Hepatitis B Virus (HBV) is an endemic, chronic virus that leads to 800,000 deaths per year. Central to the HBV lifecycle, the viral core has a protein capsid assembled from many copies of a single protein. The capsid protein adopts different (quasi-equivalent) conformations to form icosahedral capsids containing 180 or 240 proteins, T=3 or T=4 respectively in Caspar-Klug nomenclature. HBV capsid assembly has become an important target for new antivirals; nonetheless the assembly pathways and mechanisms that control HBV dimorphism remain unclear. We describe computer simulations of HBV assembly, using a coarse-grained model that has parameters learned from all-atom molecular dynamics simulations of a complete HBV capsid, and yet is computationally tractable. Dynamical simulations with the resulting model reproduce experimental observations of HBV assembly pathways and products. By constructing Markov state models and employing transition path theory, we identify pathways leading to T=3, T=4, and other experimentally observed capsid morphologies.

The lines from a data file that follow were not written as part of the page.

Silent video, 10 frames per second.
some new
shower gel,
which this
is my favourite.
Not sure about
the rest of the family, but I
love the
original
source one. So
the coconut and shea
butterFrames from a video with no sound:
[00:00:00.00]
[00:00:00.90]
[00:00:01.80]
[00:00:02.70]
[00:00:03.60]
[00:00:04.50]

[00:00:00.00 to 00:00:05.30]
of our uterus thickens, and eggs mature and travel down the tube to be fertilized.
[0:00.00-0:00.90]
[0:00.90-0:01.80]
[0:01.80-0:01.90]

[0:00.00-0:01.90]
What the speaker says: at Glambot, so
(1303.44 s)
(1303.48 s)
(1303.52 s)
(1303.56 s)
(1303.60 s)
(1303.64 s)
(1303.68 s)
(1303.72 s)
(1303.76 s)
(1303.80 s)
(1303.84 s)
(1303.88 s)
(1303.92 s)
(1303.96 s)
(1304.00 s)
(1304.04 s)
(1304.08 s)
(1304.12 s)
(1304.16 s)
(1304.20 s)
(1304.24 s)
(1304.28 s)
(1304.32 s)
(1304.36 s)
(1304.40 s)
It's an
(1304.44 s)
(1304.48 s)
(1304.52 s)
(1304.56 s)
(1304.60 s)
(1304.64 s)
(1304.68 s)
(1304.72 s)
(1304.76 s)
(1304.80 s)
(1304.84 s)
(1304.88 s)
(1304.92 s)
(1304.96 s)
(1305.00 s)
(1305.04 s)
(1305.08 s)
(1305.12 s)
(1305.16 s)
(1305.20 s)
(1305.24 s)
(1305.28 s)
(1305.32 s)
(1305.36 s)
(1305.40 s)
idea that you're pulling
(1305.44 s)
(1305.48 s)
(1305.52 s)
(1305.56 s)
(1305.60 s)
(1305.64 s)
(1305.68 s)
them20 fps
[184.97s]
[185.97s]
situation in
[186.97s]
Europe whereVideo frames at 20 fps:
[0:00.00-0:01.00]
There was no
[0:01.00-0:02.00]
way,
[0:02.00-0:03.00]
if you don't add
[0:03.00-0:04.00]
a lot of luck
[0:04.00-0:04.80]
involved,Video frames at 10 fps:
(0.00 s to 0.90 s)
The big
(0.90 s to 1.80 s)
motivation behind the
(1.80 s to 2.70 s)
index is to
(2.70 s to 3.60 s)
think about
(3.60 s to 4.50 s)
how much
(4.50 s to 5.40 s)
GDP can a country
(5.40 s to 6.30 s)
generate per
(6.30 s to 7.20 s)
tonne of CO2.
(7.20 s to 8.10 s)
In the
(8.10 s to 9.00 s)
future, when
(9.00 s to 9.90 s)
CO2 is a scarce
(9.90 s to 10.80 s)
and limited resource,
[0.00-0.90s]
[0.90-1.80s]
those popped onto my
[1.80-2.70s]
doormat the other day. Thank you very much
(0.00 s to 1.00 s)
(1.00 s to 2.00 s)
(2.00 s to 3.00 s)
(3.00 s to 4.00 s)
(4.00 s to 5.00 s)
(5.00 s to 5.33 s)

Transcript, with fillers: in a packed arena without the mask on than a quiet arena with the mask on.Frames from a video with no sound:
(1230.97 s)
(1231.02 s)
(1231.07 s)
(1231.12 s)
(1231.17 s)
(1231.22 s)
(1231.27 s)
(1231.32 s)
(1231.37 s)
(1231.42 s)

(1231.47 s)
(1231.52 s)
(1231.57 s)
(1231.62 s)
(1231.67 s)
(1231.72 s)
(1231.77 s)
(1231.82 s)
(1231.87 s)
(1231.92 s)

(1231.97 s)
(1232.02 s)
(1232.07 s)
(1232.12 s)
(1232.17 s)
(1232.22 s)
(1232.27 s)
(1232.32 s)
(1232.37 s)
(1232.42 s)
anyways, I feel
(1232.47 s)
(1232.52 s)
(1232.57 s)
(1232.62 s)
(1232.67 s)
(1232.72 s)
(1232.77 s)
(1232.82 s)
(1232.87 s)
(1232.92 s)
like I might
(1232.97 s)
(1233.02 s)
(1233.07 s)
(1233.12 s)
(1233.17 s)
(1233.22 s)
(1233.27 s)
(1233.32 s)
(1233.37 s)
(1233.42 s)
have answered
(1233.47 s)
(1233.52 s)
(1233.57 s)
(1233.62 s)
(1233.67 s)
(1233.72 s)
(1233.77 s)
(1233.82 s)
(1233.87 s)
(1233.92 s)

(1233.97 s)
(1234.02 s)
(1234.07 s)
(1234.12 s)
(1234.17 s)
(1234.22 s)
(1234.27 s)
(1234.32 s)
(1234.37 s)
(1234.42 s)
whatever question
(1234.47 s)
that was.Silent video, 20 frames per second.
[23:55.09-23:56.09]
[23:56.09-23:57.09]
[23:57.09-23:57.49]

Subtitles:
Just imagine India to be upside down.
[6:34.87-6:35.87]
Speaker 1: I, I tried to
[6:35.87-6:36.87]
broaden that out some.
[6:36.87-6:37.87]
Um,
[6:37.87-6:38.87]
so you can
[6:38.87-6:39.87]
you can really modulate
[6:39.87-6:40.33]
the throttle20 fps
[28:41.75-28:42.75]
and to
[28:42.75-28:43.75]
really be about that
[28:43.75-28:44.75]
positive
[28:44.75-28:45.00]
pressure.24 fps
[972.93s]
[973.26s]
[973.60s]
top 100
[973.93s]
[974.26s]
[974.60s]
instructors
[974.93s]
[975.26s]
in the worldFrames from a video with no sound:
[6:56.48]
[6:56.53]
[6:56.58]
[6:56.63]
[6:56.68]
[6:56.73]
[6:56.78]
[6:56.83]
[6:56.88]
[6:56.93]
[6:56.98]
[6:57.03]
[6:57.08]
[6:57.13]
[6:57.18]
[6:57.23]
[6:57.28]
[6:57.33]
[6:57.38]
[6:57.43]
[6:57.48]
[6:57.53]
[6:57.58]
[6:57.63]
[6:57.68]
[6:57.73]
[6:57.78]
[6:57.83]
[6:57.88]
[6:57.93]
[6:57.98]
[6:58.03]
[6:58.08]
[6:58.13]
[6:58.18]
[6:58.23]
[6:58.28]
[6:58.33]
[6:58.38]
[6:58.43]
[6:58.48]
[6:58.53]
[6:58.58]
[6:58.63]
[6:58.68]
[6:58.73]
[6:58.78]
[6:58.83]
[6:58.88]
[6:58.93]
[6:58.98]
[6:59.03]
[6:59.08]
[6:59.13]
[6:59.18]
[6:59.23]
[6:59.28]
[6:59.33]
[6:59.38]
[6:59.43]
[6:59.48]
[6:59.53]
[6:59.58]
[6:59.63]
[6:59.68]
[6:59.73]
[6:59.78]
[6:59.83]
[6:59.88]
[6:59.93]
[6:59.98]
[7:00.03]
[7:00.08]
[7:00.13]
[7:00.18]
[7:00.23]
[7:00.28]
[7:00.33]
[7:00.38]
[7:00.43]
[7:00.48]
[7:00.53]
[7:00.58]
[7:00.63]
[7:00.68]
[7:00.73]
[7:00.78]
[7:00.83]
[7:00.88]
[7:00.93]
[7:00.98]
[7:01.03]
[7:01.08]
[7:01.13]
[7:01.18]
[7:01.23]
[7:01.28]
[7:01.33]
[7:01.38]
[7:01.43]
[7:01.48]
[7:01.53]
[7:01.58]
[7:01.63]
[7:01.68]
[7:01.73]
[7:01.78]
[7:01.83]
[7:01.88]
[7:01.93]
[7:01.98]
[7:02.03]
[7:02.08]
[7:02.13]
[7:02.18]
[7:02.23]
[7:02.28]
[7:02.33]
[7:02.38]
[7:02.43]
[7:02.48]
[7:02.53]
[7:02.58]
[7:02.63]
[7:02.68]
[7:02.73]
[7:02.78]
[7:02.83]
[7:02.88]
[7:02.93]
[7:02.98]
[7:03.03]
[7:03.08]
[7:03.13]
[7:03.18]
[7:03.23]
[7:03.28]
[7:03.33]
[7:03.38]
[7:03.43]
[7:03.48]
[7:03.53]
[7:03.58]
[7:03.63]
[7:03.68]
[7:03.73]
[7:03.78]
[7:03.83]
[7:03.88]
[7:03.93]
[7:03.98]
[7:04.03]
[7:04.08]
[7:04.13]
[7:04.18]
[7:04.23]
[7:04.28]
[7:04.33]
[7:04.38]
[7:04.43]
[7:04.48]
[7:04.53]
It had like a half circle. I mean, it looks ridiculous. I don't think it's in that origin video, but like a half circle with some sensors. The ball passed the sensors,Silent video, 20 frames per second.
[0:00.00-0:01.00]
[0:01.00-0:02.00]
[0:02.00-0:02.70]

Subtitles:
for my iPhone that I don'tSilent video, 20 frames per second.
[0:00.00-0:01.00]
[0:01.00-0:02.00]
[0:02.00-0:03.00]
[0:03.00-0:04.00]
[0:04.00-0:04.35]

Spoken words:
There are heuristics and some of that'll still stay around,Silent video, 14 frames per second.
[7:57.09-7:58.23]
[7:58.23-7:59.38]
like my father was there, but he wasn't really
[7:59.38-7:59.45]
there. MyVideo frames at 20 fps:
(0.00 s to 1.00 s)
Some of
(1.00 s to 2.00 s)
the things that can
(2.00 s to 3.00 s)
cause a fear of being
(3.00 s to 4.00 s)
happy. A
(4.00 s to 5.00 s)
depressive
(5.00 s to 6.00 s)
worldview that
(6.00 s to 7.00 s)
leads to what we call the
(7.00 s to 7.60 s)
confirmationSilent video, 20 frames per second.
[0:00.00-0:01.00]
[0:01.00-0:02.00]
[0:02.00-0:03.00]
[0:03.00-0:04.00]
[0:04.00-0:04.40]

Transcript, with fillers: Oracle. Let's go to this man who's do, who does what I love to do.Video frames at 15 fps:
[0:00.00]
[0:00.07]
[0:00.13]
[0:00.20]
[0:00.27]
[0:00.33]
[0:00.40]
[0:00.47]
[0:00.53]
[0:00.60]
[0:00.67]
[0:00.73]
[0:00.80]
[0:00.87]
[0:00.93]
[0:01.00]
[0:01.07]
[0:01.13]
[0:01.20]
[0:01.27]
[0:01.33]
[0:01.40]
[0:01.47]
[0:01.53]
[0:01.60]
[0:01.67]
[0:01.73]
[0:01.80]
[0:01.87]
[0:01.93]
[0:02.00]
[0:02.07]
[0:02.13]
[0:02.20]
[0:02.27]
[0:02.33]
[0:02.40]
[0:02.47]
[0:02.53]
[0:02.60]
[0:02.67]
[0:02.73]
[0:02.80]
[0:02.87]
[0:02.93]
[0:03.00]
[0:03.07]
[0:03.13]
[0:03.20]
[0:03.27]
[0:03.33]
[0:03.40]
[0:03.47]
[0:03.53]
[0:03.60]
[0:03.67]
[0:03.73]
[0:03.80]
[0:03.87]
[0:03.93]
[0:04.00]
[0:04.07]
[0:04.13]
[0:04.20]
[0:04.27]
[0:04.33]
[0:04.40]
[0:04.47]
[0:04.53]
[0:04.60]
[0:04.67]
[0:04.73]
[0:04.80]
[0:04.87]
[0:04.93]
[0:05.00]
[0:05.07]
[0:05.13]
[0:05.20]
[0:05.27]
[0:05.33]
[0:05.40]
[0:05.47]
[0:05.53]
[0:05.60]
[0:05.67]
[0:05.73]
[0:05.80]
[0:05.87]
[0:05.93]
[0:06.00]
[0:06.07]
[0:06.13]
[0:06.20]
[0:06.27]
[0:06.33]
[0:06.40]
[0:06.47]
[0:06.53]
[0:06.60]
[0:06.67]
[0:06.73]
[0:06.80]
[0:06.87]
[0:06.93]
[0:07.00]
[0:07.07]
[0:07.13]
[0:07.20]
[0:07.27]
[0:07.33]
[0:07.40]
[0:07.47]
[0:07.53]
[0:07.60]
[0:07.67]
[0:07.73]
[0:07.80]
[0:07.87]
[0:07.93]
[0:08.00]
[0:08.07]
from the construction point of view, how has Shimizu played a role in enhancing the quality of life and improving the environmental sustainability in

The analysis identifies factors that control this polymorphism, in particular, the conformational free energy landscape of the capsid proteins and their interactions.

Competing Interest Statement

The authors have declared no competing interest.

Copyright 
The copyright holder for this preprint is the author/funder, who has granted bioRxiv a license to display the preprint in perpetuity. It is made available under a CC-BY 4.0 International license.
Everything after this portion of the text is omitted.